*** Input for this task ***

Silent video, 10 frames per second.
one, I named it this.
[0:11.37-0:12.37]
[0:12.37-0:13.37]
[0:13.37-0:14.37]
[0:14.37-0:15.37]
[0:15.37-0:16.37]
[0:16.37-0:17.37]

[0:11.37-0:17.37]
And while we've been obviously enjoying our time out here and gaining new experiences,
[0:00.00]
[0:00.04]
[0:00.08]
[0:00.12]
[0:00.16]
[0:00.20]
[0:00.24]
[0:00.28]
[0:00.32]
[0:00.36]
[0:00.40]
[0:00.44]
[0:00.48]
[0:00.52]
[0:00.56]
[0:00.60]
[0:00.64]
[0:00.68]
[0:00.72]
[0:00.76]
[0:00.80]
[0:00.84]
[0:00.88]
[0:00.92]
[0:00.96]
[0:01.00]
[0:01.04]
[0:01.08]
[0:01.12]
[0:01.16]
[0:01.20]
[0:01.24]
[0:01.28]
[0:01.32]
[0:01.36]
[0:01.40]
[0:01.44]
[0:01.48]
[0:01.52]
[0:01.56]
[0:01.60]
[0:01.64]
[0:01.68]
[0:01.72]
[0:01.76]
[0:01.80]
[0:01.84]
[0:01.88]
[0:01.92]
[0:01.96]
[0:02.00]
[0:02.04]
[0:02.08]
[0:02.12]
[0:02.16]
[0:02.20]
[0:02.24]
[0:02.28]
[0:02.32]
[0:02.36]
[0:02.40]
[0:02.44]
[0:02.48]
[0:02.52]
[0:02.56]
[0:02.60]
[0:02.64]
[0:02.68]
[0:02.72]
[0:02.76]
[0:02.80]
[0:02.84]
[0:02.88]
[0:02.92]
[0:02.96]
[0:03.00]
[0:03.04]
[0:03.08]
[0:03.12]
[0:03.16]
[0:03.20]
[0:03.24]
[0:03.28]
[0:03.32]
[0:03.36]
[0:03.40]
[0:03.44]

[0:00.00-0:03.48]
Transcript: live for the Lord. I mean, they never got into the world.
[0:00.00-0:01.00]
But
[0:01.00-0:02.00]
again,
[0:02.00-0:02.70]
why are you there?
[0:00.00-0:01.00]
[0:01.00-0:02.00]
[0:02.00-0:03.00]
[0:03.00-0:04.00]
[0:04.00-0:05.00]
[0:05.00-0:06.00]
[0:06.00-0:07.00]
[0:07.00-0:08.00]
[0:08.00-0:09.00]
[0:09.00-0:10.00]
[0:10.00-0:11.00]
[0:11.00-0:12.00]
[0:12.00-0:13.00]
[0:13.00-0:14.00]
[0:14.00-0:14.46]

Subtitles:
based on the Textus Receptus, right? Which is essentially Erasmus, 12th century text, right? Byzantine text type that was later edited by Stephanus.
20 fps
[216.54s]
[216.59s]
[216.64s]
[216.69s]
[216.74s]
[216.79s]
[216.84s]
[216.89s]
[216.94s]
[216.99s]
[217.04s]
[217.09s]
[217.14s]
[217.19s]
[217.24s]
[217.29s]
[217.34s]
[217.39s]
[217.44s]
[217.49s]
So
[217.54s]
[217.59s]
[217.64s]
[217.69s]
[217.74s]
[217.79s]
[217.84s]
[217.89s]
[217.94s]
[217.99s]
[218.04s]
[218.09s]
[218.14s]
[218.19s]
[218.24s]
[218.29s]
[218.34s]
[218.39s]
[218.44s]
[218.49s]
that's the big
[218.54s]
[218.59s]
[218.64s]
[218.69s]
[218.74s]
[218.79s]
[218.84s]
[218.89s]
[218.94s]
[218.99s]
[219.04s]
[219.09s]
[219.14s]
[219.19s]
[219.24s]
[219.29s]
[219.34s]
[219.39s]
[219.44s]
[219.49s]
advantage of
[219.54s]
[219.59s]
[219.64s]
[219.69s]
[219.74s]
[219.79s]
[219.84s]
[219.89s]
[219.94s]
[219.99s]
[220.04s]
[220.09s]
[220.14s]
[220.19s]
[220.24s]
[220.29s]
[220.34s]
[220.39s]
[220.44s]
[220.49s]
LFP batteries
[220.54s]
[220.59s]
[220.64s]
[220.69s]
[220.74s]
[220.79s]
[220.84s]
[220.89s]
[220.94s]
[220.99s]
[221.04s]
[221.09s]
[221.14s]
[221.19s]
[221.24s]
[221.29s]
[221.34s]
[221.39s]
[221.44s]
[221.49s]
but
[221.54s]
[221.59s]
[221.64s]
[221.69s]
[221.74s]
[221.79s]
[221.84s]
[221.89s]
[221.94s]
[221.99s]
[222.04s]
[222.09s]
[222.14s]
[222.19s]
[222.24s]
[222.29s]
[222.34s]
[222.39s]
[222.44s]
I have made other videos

*** End of Input for this task ***

> _Problem description_:
All of the material must be given again exactly.

> _Reply to the task_:
Silent video, 10 frames per second.
one, I named it this.
[0:11.37-0:12.37]
[0:12.37-0:13.37]
[0:13.37-0:14.37]
[0:14.37-0:15.37]
[0:15.37-0:16.37]
[0:16.37-0:17.37]

[0:11.37-0:17.37]
And while we've been obviously enjoying our time out here and gaining new experiences,
[0:00.00]
[0:00.04]
[0:00.08]
[0:00.12]
[0:00.16]
[0:00.20]
[0:00.24]
[0:00.28]
[0:00.32]
[0:00.36]
[0:00.40]
[0:00.44]
[0:00.48]
[0:00.52]
[0:00.56]
[0:00.60]
[0:00.64]
[0:00.68]
[0:00.72]
[0:00.76]
[0:00.80]
[0:00.84]
[0:00.88]
[0:00.92]
[0:00.96]
[0:01.00]
[0:01.04]
[0:01.08]
[0:01.12]
[0:01.16]
[0:01.20]
[0:01.24]
[0:01.28]
[0:01.32]
[0:01.36]
[0:01.40]
[0:01.44]
[0:01.48]
[0:01.52]
[0:01.56]
[0:01.60]
[0:01.64]
[0:01.68]
[0:01.72]
[0:01.76]
[0:01.80]
[0:01.84]
[0:01.88]
[0:01.92]
[0:01.96]
[0:02.00]
[0:02.04]
[0:02.08]
[0:02.12]
[0:02.16]
[0:02.20]
[0:02.24]
[0:02.28]
[0:02.32]
[0:02.36]
[0:02.40]
[0:02.44]
[0:02.48]
[0:02.52]
[0:02.56]
[0:02.60]
[0:02.64]
[0:02.68]
[0:02.72]
[0:02.76]
[0:02.80]
[0:02.84]
[0:02.88]
[0:02.92]
[0:02.96]
[0:03.00]
[0:03.04]
[0:03.08]
[0:03.12]
[0:03.16]
[0:03.20]
[0:03.24]
[0:03.28]
[0:03.32]
[0:03.36]
[0:03.40]
[0:03.44]

[0:00.00-0:03.48]
Transcript: live for the Lord. I mean, they never got into the world.
[0:00.00-0:01.00]
But
[0:01.00-0:02.00]
again,
[0:02.00-0:02.70]
why are you there?
[0:00.00-0:01.00]
[0:01.00-0:02.00]
[0:02.00-0:03.00]
[0:03.00-0:04.00]
[0:04.00-0:05.00]
[0:05.00-0:06.00]
[0:06.00-0:07.00]
[0:07.00-0:08.00]
[0:08.00-0:09.00]
[0:09.00-0:10.00]
[0:10.00-0:11.00]
[0:11.00-0:12.00]
[0:12.00-0:13.00]
[0:13.00-0:14.00]
[0:14.00-0:14.46]

Subtitles:
based on the Textus Receptus, right? Which is essentially Erasmus, 12th century text, right? Byzantine text type that was later edited by Stephanus.
20 fps
[216.54s]
[216.59s]
[216.64s]
[216.69s]
[216.74s]
[216.79s]
[216.84s]
[216.89s]
[216.94s]
[216.99s]
[217.04s]
[217.09s]
[217.14s]
[217.19s]
[217.24s]
[217.29s]
[217.34s]
[217.39s]
[217.44s]
[217.49s]
So
[217.54s]
[217.59s]
[217.64s]
[217.69s]
[217.74s]
[217.79s]
[217.84s]
[217.89s]
[217.94s]
[217.99s]
[218.04s]
[218.09s]
[218.14s]
[218.19s]
[218.24s]
[218.29s]
[218.34s]
[218.39s]
[218.44s]
[218.49s]
that's the big
[218.54s]
[218.59s]
[218.64s]
[218.69s]
[218.74s]
[218.79s]
[218.84s]
[218.89s]
[218.94s]
[218.99s]
[219.04s]
[219.09s]
[219.14s]
[219.19s]
[219.24s]
[219.29s]
[219.34s]
[219.39s]
[219.44s]
[219.49s]
advantage of
[219.54s]
[219.59s]
[219.64s]
[219.69s]
[219.74s]
[219.79s]
[219.84s]
[219.89s]
[219.94s]
[219.99s]
[220.04s]
[220.09s]
[220.14s]
[220.19s]
[220.24s]
[220.29s]
[220.34s]
[220.39s]
[220.44s]
[220.49s]
LFP batteries
[220.54s]
[220.59s]
[220.64s]
[220.69s]
[220.74s]
[220.79s]
[220.84s]
[220.89s]
[220.94s]
[220.99s]
[221.04s]
[221.09s]
[221.14s]
[221.19s]
[221.24s]
[221.29s]
[221.34s]
[221.39s]
[221.44s]
[221.49s]
but
[221.54s]
[221.59s]
[221.64s]
[221.69s]
[221.74s]
[221.79s]
[221.84s]
[221.89s]
[221.94s]
[221.99s]
[222.04s]
[222.09s]
[222.14s]
[222.19s]
[222.24s]
[222.29s]
[222.34s]
[222.39s]
[222.44s]
I have made other videos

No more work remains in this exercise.